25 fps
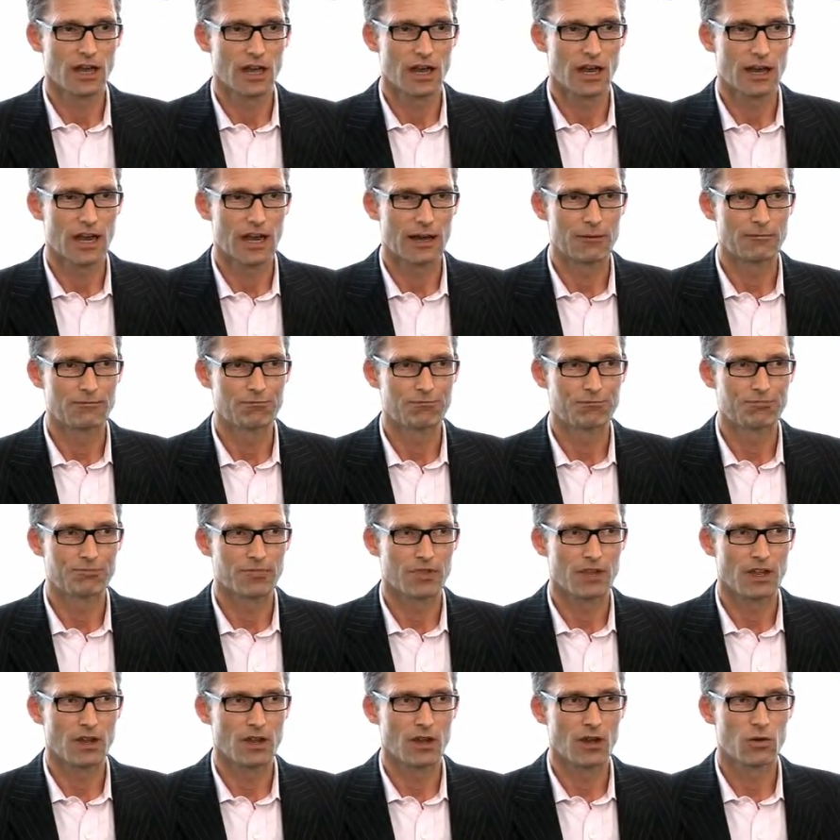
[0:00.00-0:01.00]
um,
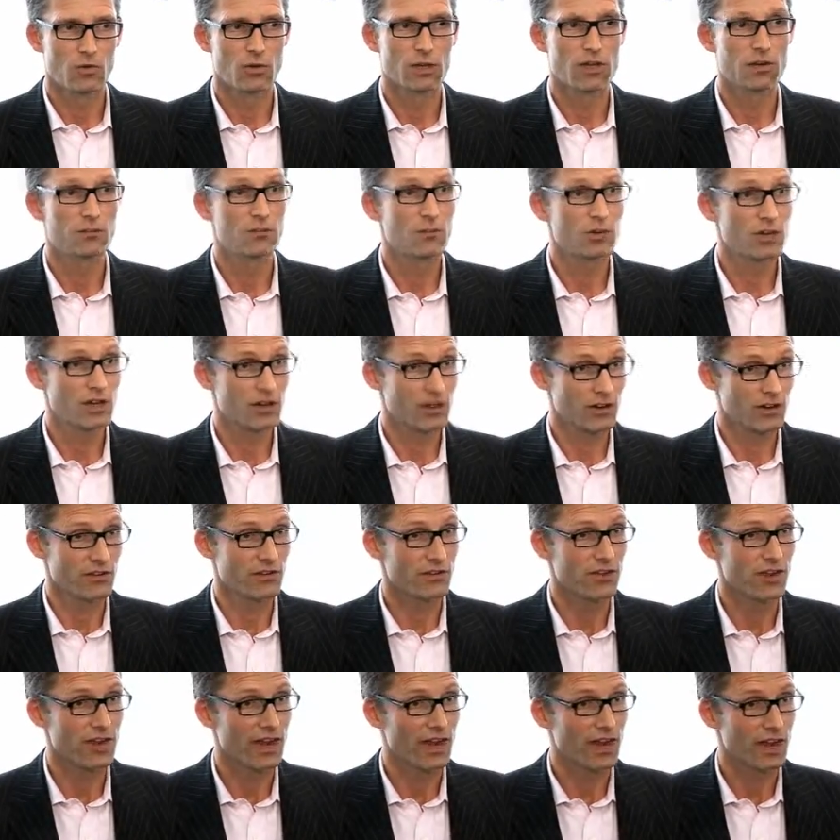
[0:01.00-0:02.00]
with
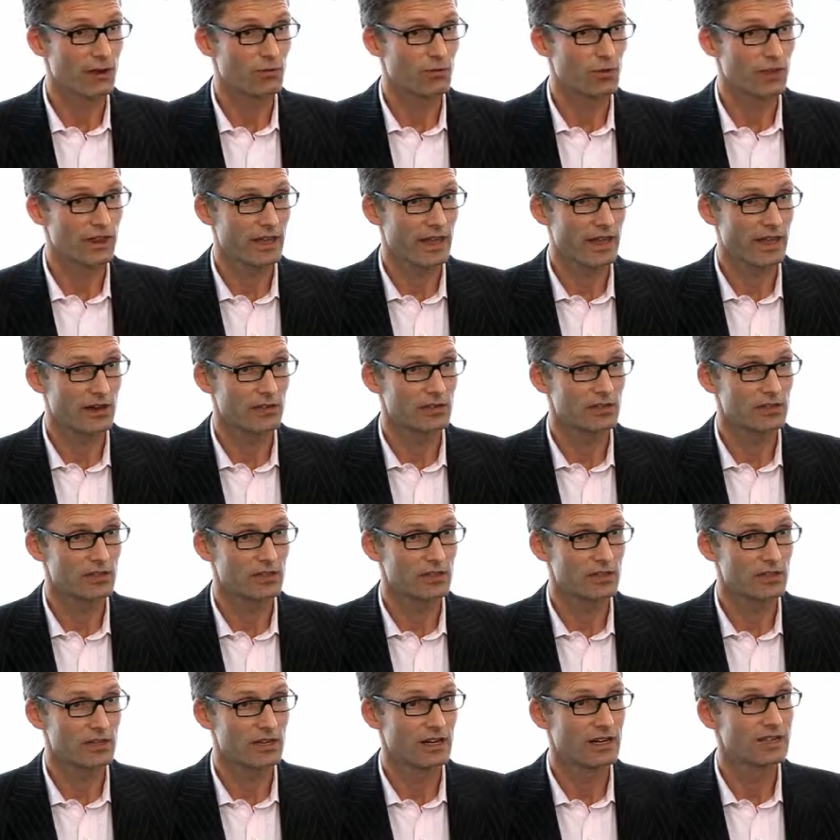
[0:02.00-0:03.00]
impunity and without
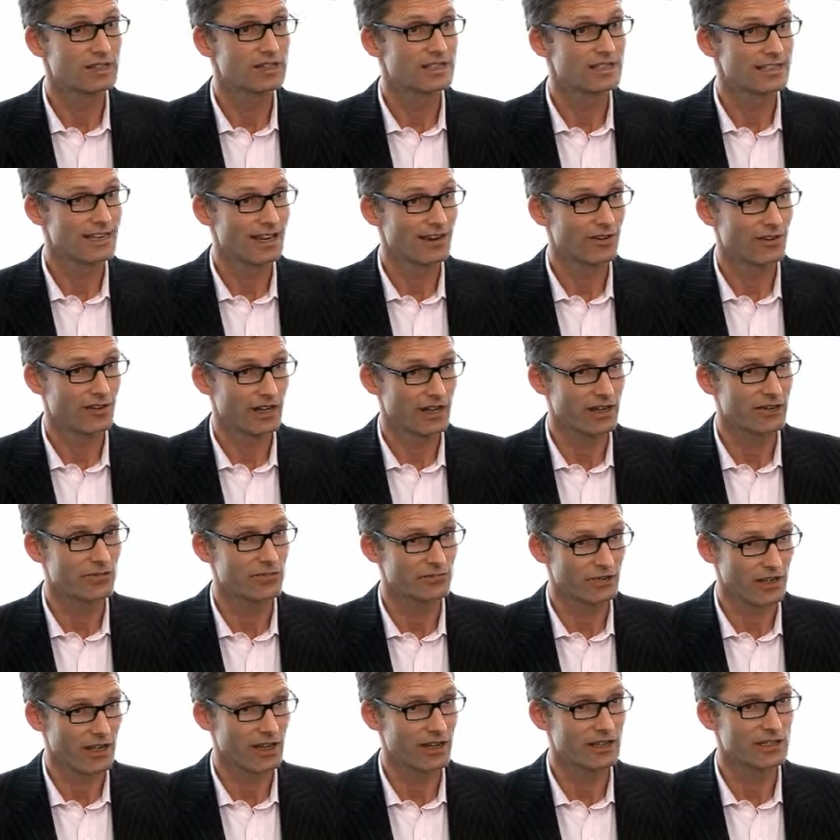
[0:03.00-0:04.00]
necessarily
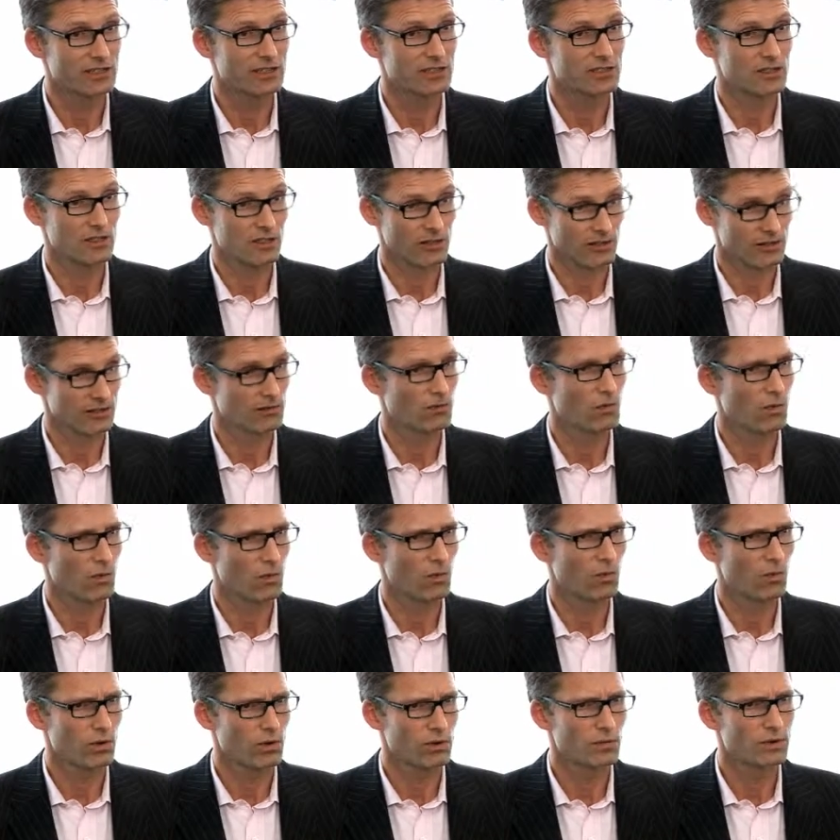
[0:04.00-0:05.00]
relating to
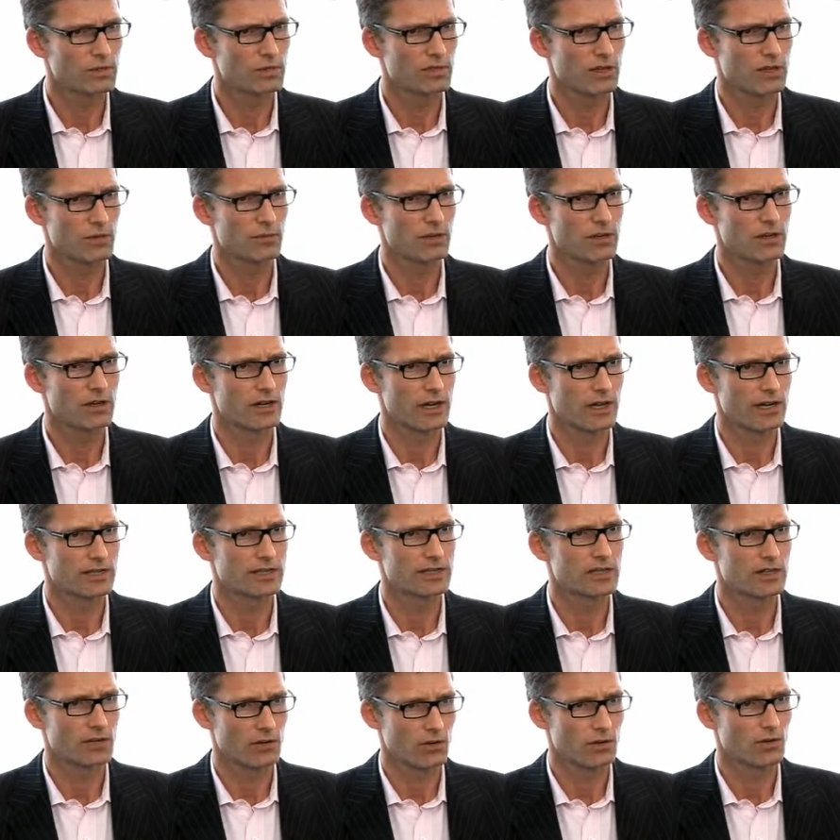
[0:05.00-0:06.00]
what are we trying to be good at
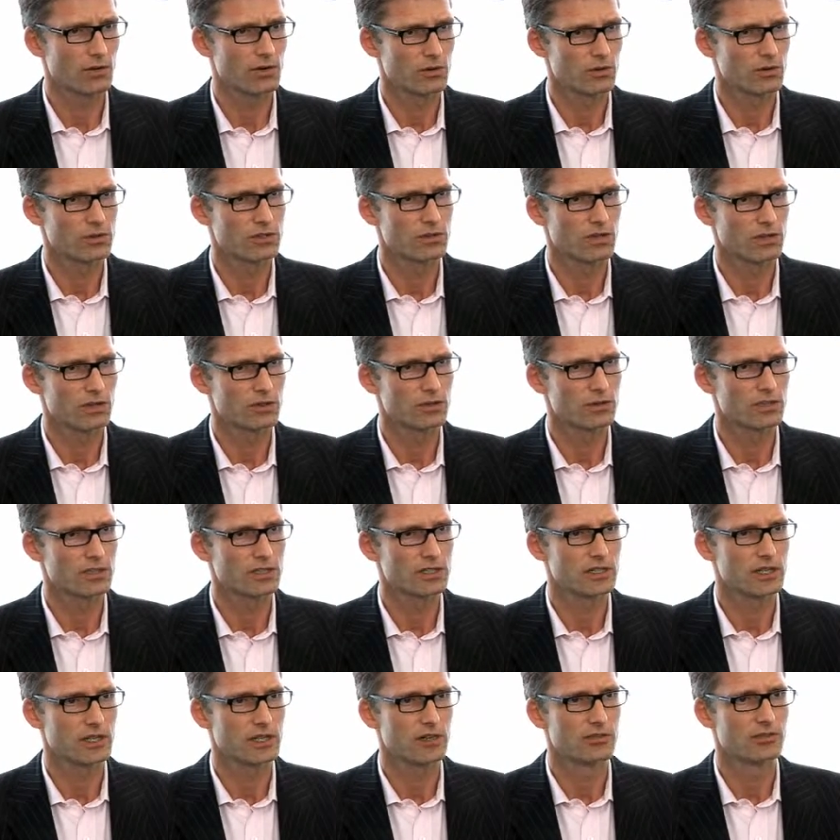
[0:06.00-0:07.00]
or what are we trying to
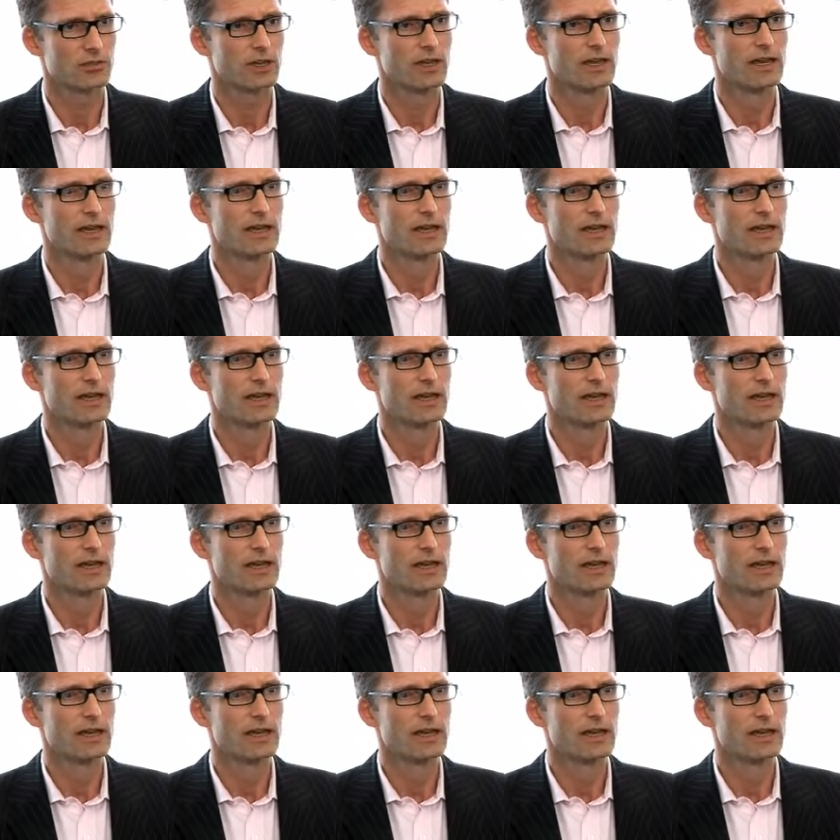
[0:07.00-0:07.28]
achieve.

_ _ _ _ _

**Assigned task:**
Please, without any pictures, print each entry exactly.

**Your solution:**
25 fps
[0:00.00-0:01.00]
um,
[0:01.00-0:02.00]
with
[0:02.00-0:03.00]
impunity and without
[0:03.00-0:04.00]
necessarily
[0:04.00-0:05.00]
relating to
[0:05.00-0:06.00]
what are we trying to be good at
[0:06.00-0:07.00]
or what are we trying to
[0:07.00-0:07.28]
achieve.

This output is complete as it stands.